幻想のしなやかBody
先日のブログで、ある生徒さんが「ヨガには羞恥心の払拭が大事!」「体が硬いのは恥ずかしかったけれど、思い切ってヨガをやってみてよかった」と話してくださったエピソードを書きました。
「これまでの見方が変わった!」と喜んでいる姿を見て同じように嬉しく感じました。
ヨガをまだ体験したことがない方から私がよく聞くフレーズで、ダントツの1位は
「カラダが硬いのでできない」です。
他にも
「本当に柔らかくなりますか?」
「やせますか?」
「もっとポーズができるようになってからの方がいいですか?」といった質問が多いです。特に最後の質問は、私自身も同じように思っていた時期があり、しばらく習いに行けず、自主練ばかりしていました。いざ思い切って門を叩いてみると、「もっと早く始めればよかった」と後悔しました。
私の場合は、腹圧が完全に抜けたまま形だけ真似てポーズをしていたので、腰にずっと負担をかけ続けていたことに気づいたのです。正しい方法で、自分の体を理解しながら動く大切さを知りました。
最近、ブログを更新するようになってから、「過去の私はどうだったかな」と振り返る機会が増えました。ですが、ヨガを始めたのはかなり前のことなので、すぐには思い出せない部分もあります。
そんな中、学生時代の友人からこんな一言を告げられました。
「よくヨガ講師をやろうと思ったね。あんなに硬かったのに」
最初は冗談だと思いましたが、空手部や道場で一緒に過ごしていた仲間たちも口を揃えて同じことを言うので、どうやら事実のようです(笑)
その頃の記憶がほとんどないのは、私の空手技が初動の左拳一本(全くヨガっぽくない)だったので、体の柔軟性は重要だと感じていなかったからだと思います。
「私は、そこそこしなやかだったはず」と思い込んでいました。でも、それはどうやら幻想だったようです。友人に「どれくらい体が硬かったか再現して」とお願いしてみたら……
その再現ぶりを見て、「よくヨガ講師になれたね」と言われた理由に納得しました。
つまり、私はもともとの「しなやかBody」ではなく、ヨガを継続することで柔軟性を高めた代表例です。ヨガは、「しなやかBody選手権」ではなく、自分との対話。選手権にエントリーしなくても、どんな人でも楽しめると言うことを伝えられたらいいなと思います。

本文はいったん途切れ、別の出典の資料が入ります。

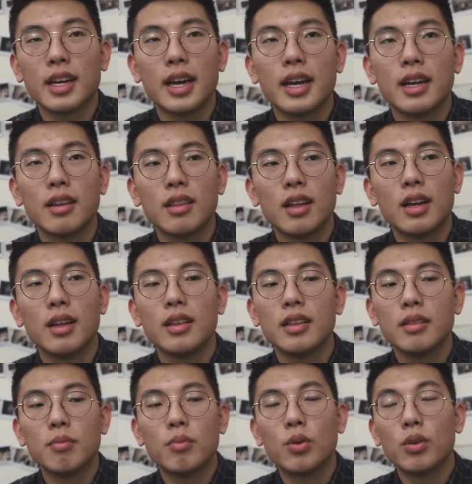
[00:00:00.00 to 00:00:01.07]
I had a lot
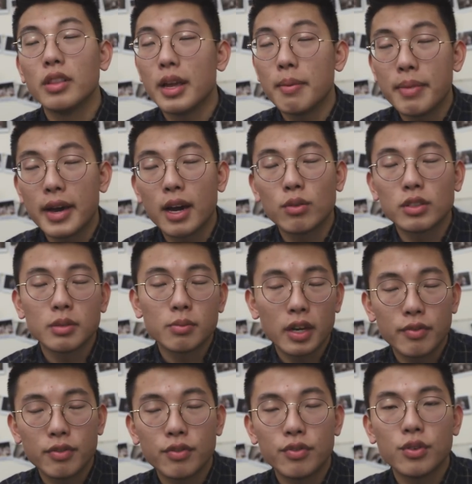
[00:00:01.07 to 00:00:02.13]
more laid back, which I'm
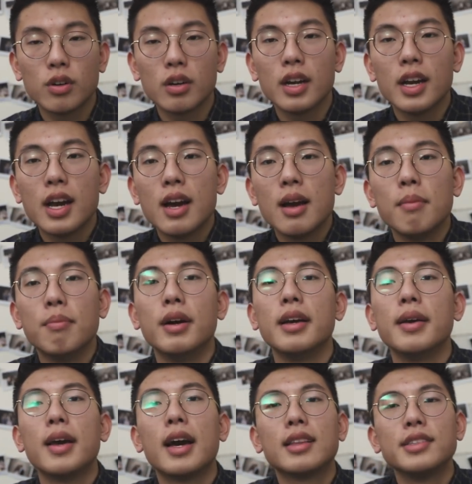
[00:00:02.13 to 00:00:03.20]
grateful for,
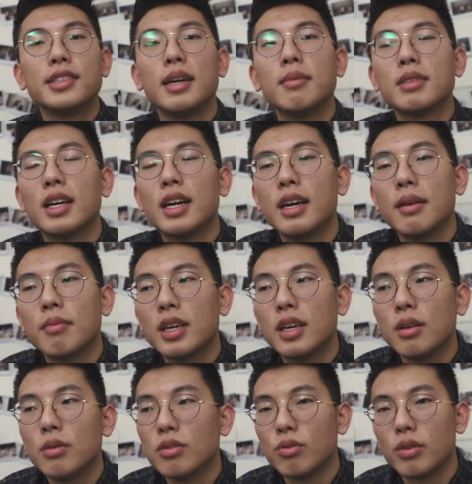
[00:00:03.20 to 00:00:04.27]
but at the same time
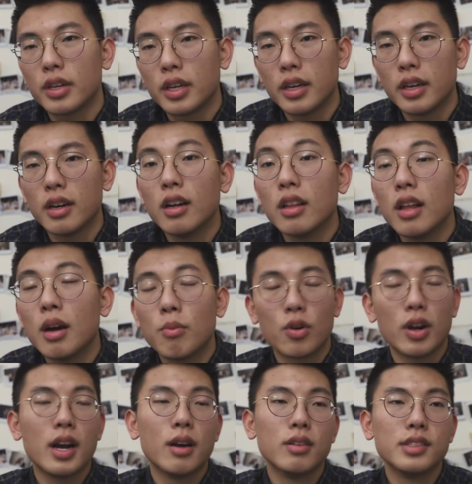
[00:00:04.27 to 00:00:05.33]
he was working a lot
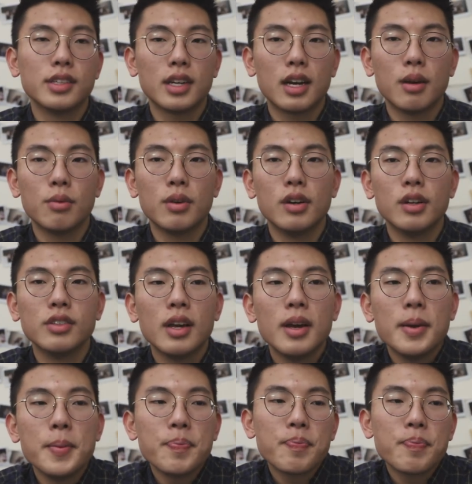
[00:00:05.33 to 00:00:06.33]
more hours than I was,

私をずっと悩ませるほどガチガチだった右の股関節も少しずつ柔軟になってきていて、「柔軟性は年齢に関係なく向上する」ことも実感しています。そして、一番良い変化だと感じているのは、左右差があってもあまり気にならなくなったこと。「これが私です」と、今の自分を受け入れられるようになったことです。
日々の過ごし方や気温でも柔軟性はかなり変わるので、「今日は柔らかかった」「今日は硬かった」などと毎回○か×かで判断するよりも、「ああ。今日はそうなのね」と観察して受け止める方が、ヨガマットから離れている多くの時間も心地よく平穏に過ごせます。柔軟性やポーズに支配されすぎない、ちょうど良いバランスを自分との対話で見つけるように取り組むのがおすすめです。私は今でもバランスを崩しかけますし、「これじゃ、ダメじゃん」と癖で考えてしまいますが、「これじゃ、…」でハッと気づいて、「崩れてもOK」と思い直し、また心と体を整える。そんな日々を継続中です。
「柔らかくなること以上に、ヨガには素晴らしいメリットがありますよ」ということも、これから伝えていきたいと思います。